Batten down the booby hatch. All the movies that opened in New York and Los Angeles just before Christmas to qualify for the Oscar are about to hit your neighborhood theater.
From Snow Falling on Cedars, David Guterson's bestselling novel about a murder trail in a Northwest fishing village, director Scott Hicks has made some heavy weather. Call it instead Snow Falling on Cameras.
Is Ethan Hawke decent enough to save the life of the man who married the only woman Hawke ever cared about? He cared passionately about Youki Kudoh, the Japanese Strawberry Queen, in the hollow of a tree, when both were teens.
But then he went off to World War II to lose a limb. And she went off to an internment camp to marry someone else. And when that someone else is accused of murder on the high seas, the whole town (except Max von Sydow) wants him dead, although Hawke knows he didn't do it. So snow falls, music swells, feelings throb, flashbacks fume, and we're thigh high in a blizzard of pretensions.
Both the novel and the movie exploit the disgraceful internment of Japanese Americans to make twisted puppy love tragically significant.
There's a similar problem with The Talented Mr. Ripley. In both Patricia Highsmith's novel and Anthony Minghella's film, a young man seeking to better his station in life turns out to be not only a serial killer but also a gay serial killer. This is not how Dreiser or Fitzgerald handled the all-American creation myth of upward mobility.
As Tom Ripley, Matt Damon makes evil cute. Of course, he would have liked to have gone to Princeton. Of course, he's dazzled, in sunny Italy, by the golden life of well-heeled bohemians like Jude Law's Dickie and Gwyneth Paltrow's Marge, not to mention the terrific jazz.
Of course, class envy causes bad behavior, except that instead of falling hopelessly in love with Marge (as Gatsby did with Daisy), Tom falls for Dickie, and so he kills him to become him.
While splendid to look at, Mr. Ripley takes too long to tell us less about the unbearable lightness of American being than one of those commercials that sell us beer by promising friendship.
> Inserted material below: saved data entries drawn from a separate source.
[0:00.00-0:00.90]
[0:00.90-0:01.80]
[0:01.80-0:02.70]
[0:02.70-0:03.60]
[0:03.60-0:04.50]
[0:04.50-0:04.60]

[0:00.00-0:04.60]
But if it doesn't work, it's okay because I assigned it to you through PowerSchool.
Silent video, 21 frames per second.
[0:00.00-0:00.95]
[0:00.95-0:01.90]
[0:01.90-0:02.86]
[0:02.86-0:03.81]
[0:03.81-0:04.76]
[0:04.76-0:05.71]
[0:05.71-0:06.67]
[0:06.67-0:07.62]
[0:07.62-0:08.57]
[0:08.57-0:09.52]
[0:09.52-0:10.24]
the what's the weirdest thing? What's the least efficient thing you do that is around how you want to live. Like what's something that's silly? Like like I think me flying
|Reviews by CBS News Sunday Morning Critic John Leonard|
Because I've gone to too many movies, it occurs to me to wonder what Gilbert & Sullivan would have made of the same material.
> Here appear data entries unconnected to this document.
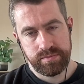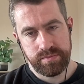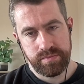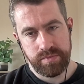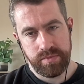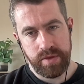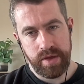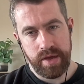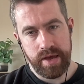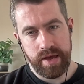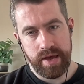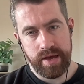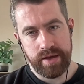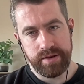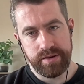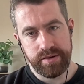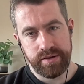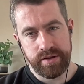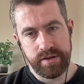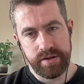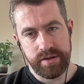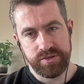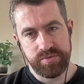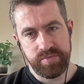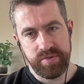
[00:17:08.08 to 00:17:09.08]
Yeah,
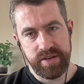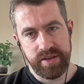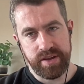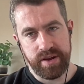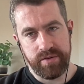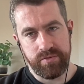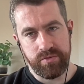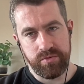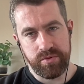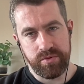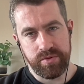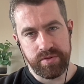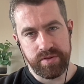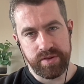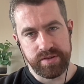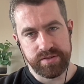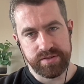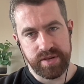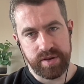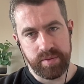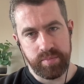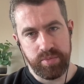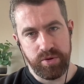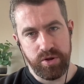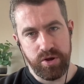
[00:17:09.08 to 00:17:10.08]
and just being careful with things
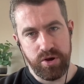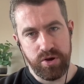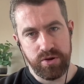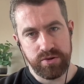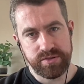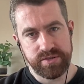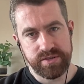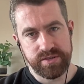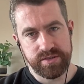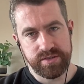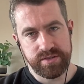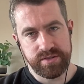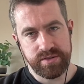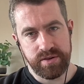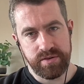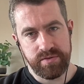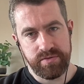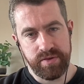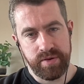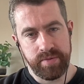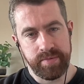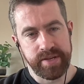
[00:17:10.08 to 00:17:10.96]
like blogs and stuff.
Jim Broadbent's uptight Gilbert, so desperate to please the public, and Allan Corduner's sensualist Sullivan, ho'd really rather be Mendelssohn, or maybe Wagner, are the subjects of Mike Leigh's wonderful Topsy-Turvy.
Their partnership has hit a dead end till Gilbert comes back from an exhibition of Japanese culture with the idea for The Mikado. What we see then are rehearsals for the triumph. By reminding us how magic works, Leigh does for Gilbert & Sullivan what Bergman did for Mozart in his film version of The Magic Flute.
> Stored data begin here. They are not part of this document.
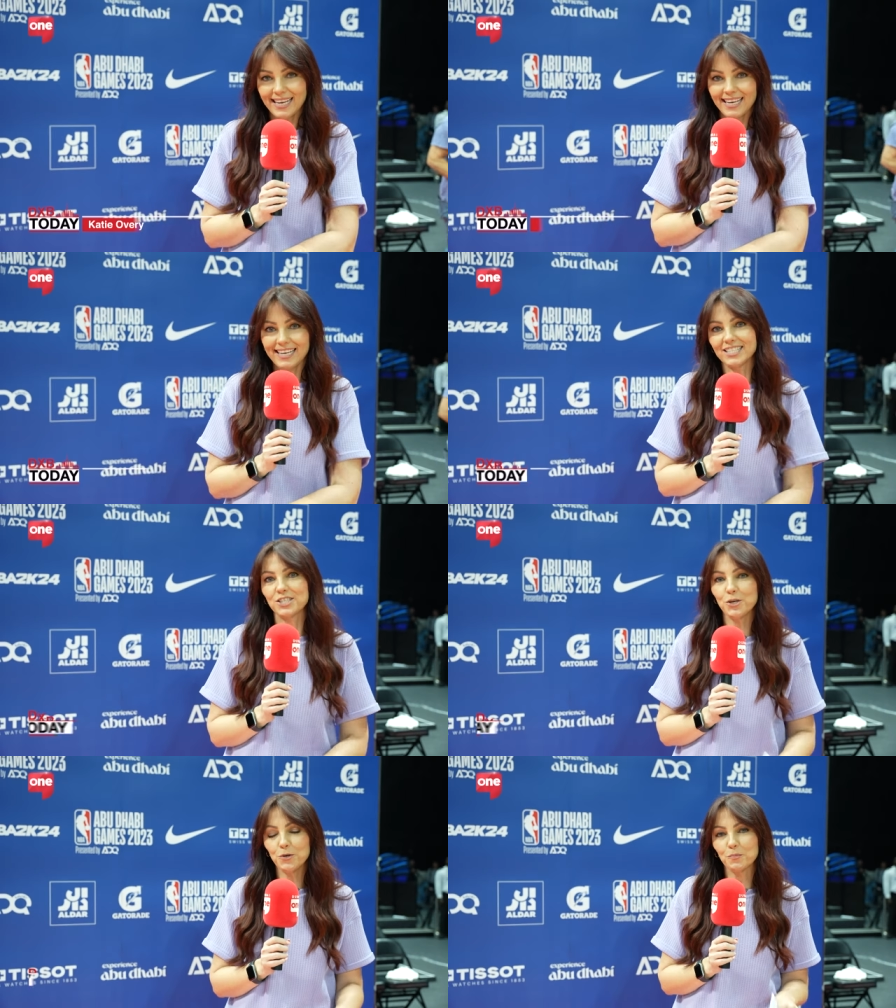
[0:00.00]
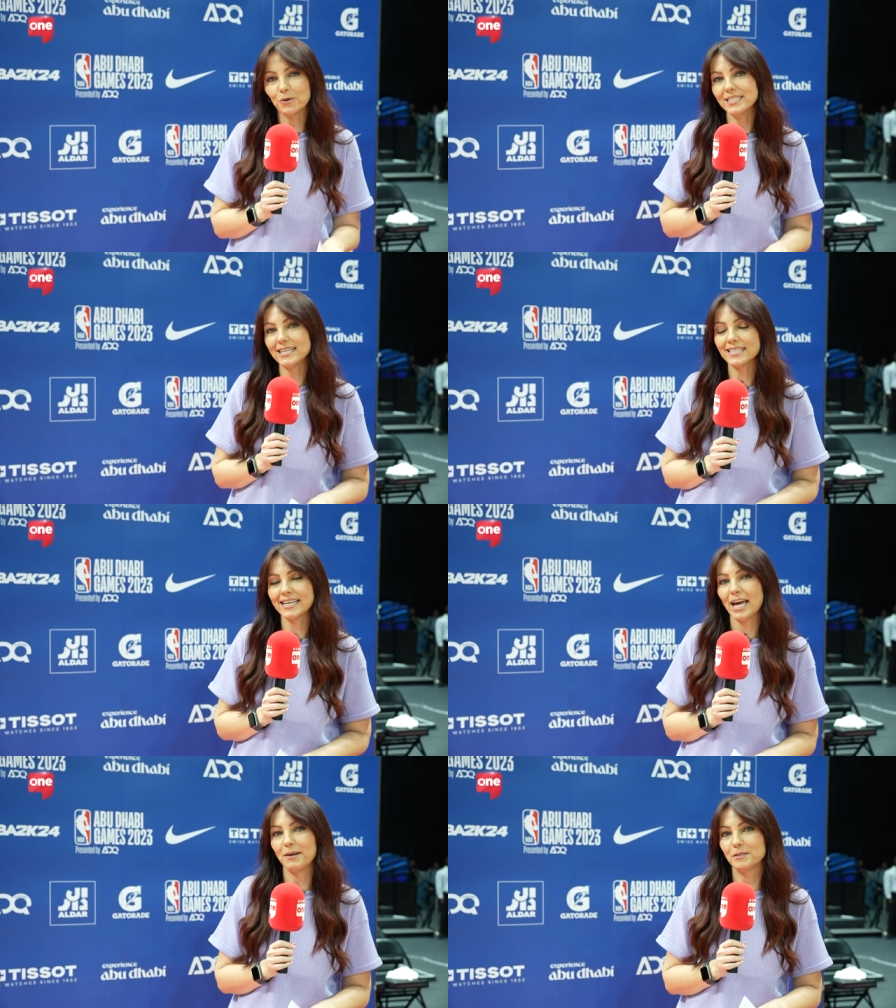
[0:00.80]
It is two
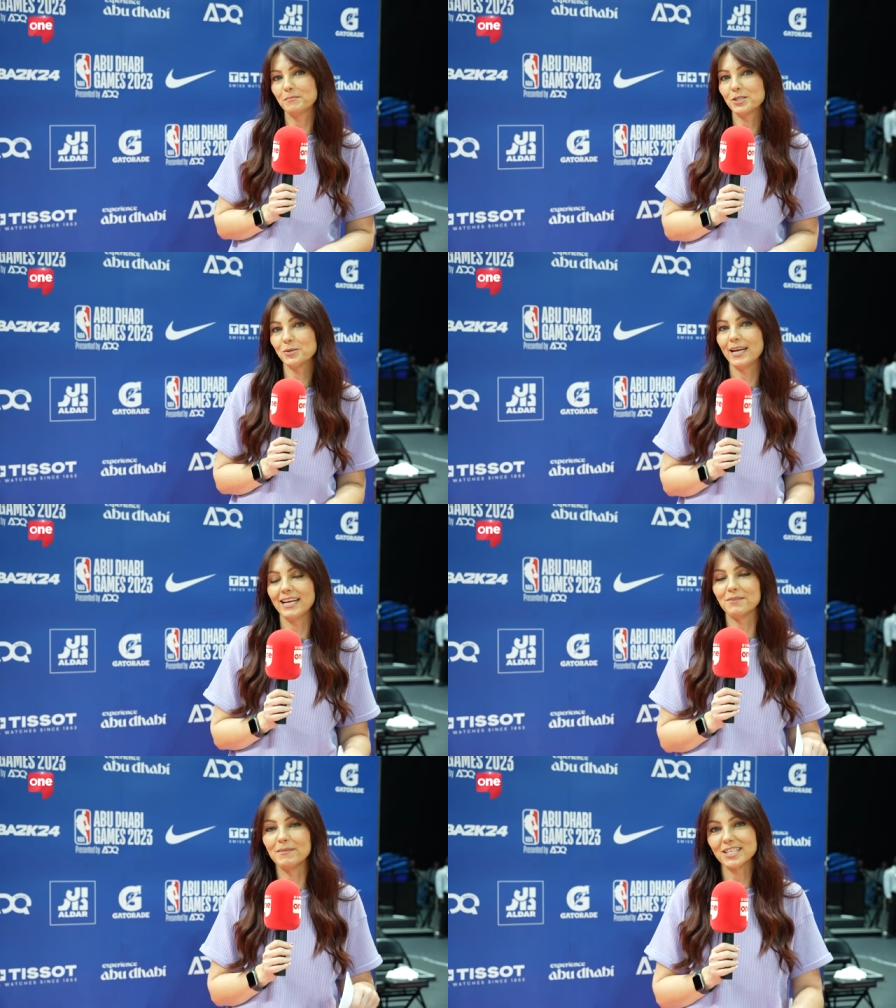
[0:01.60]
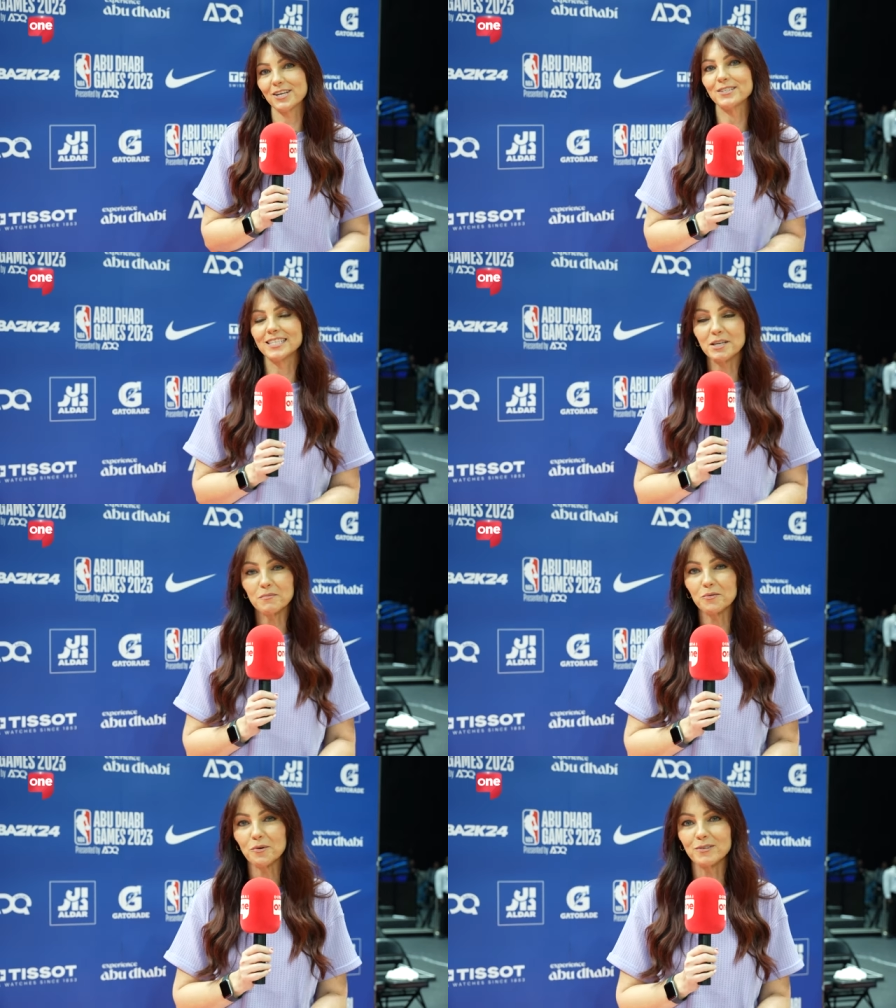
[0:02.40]
preseason games between the Minnesota
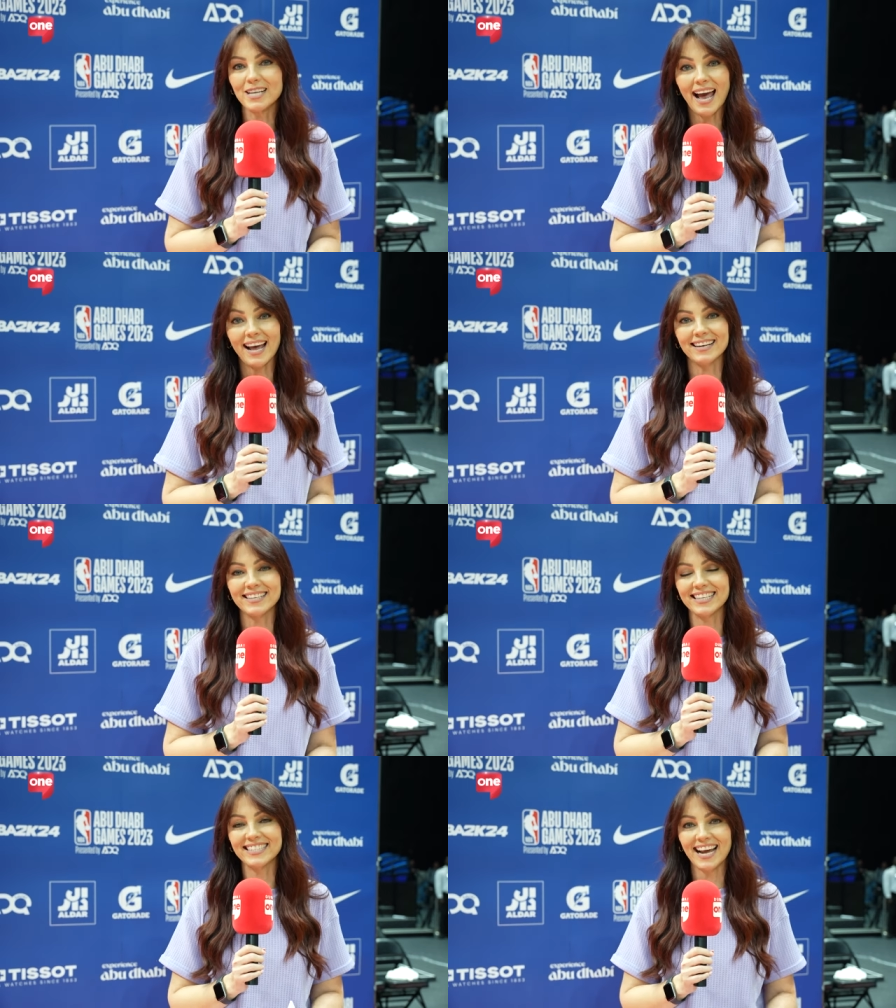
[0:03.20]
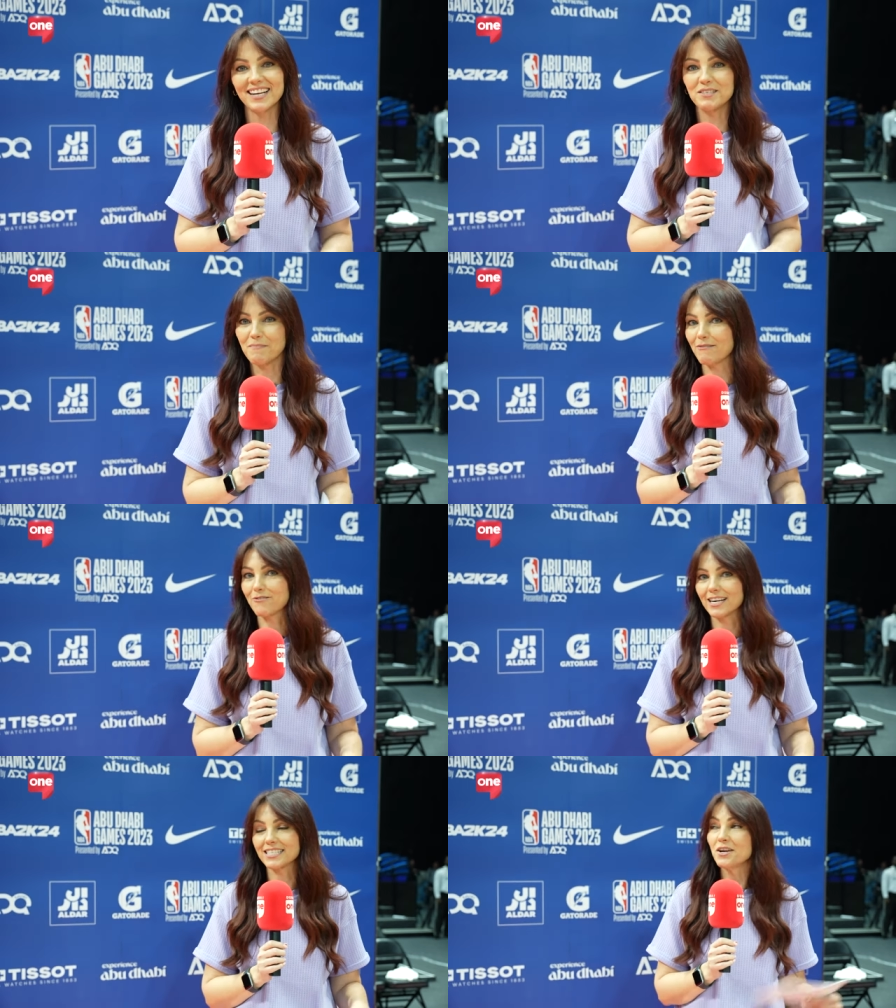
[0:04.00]
Timberwolves and the Dallas
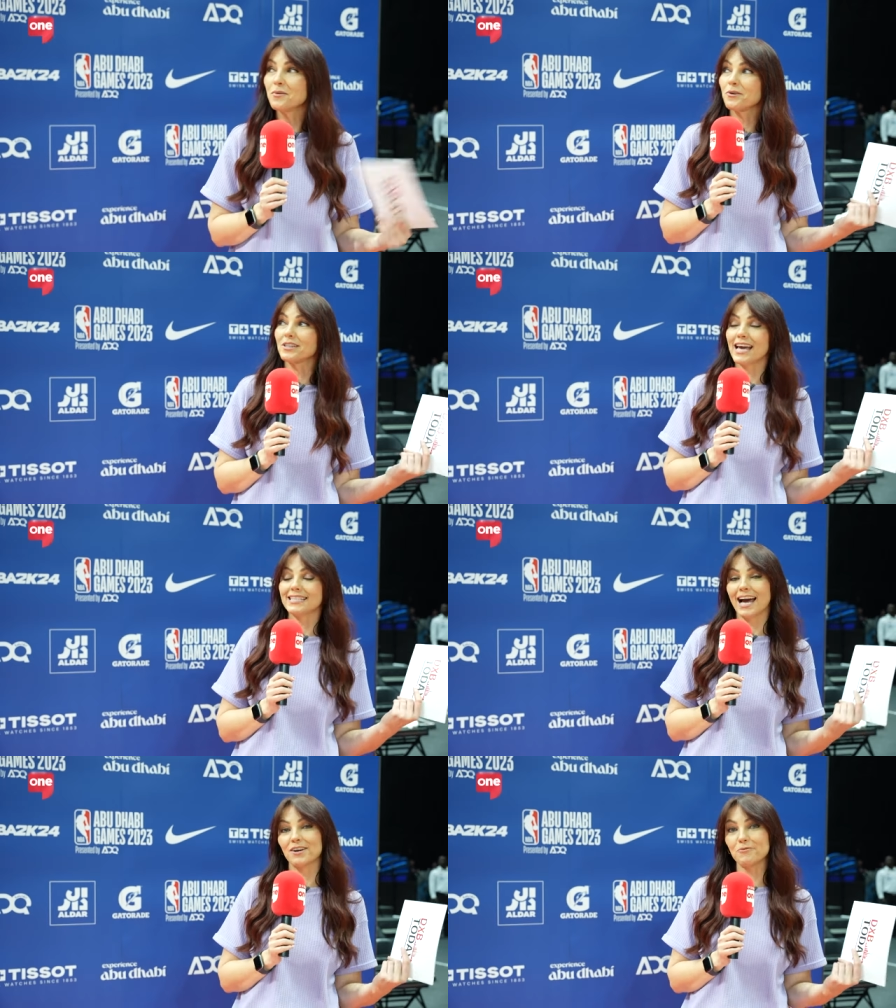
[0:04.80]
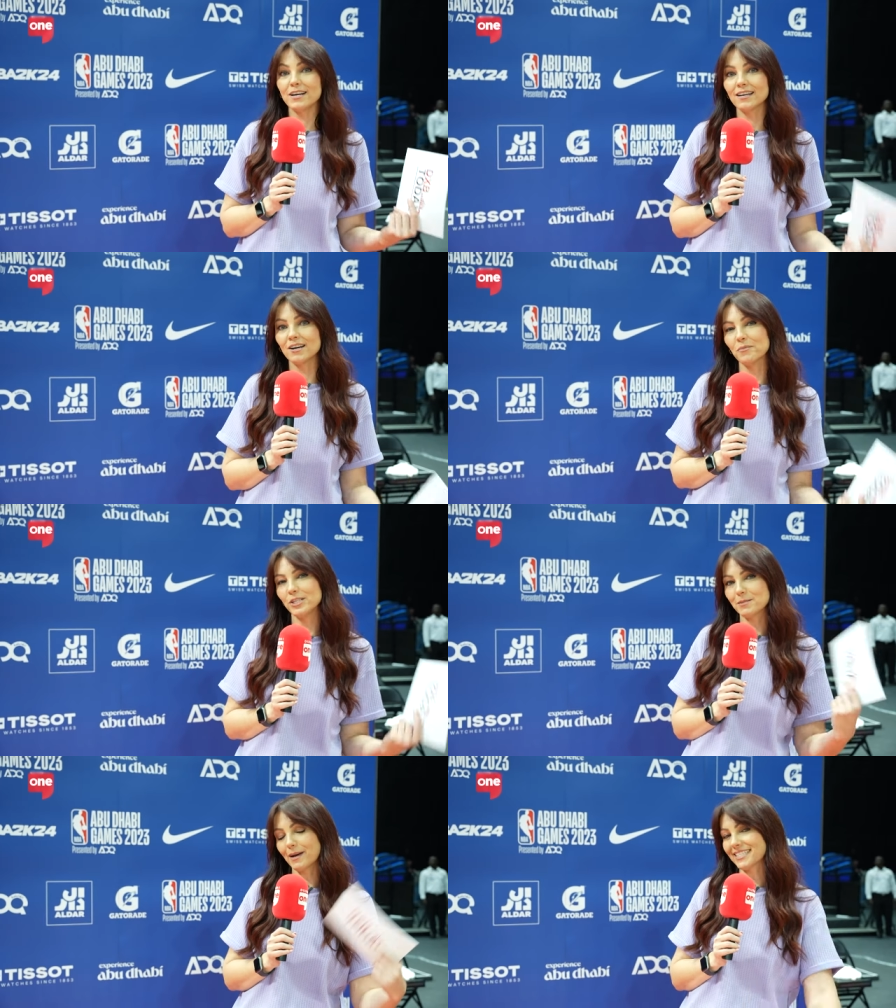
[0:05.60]
Mavericks. We're at the Etihad Arena and we're
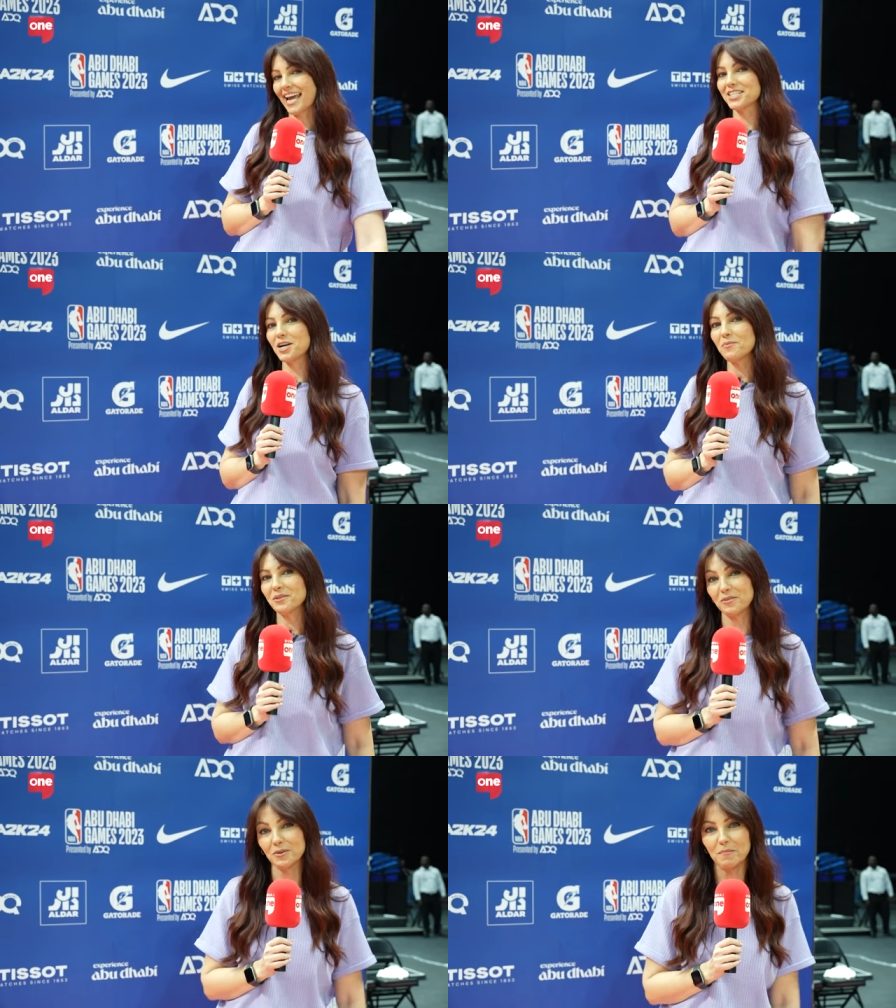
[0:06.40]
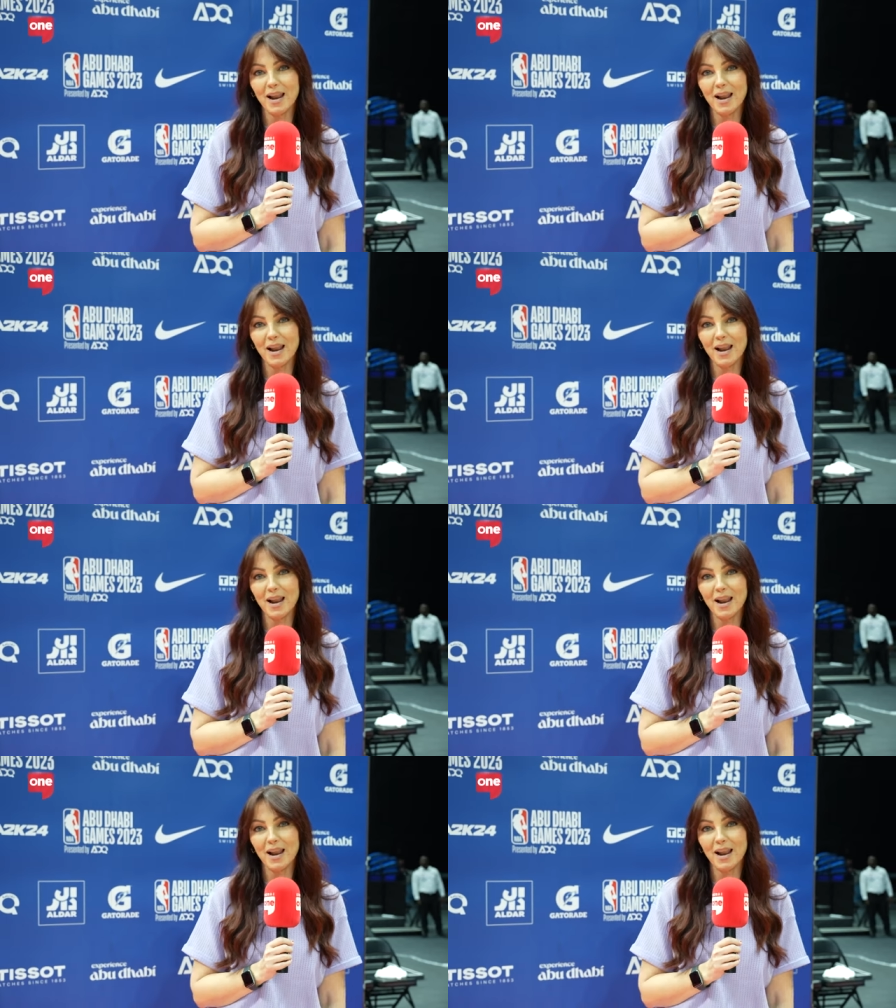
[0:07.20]
just about to catch up with a few of the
There is more sheer pleasure to be had from Topsy-Turvy than in all the rest of last year's films combined. But until now, Leigh has always made movies about class, and race and politics.
Just imagine if Leigh and Gilbert and Sullivan had conspired at a comic opera about buying and selling futures on the postmodern identity exchange, in which Tom Ripley was, say, a corporate lawyer, a media heavy, or a Microsoftie.
That would be something to sing about.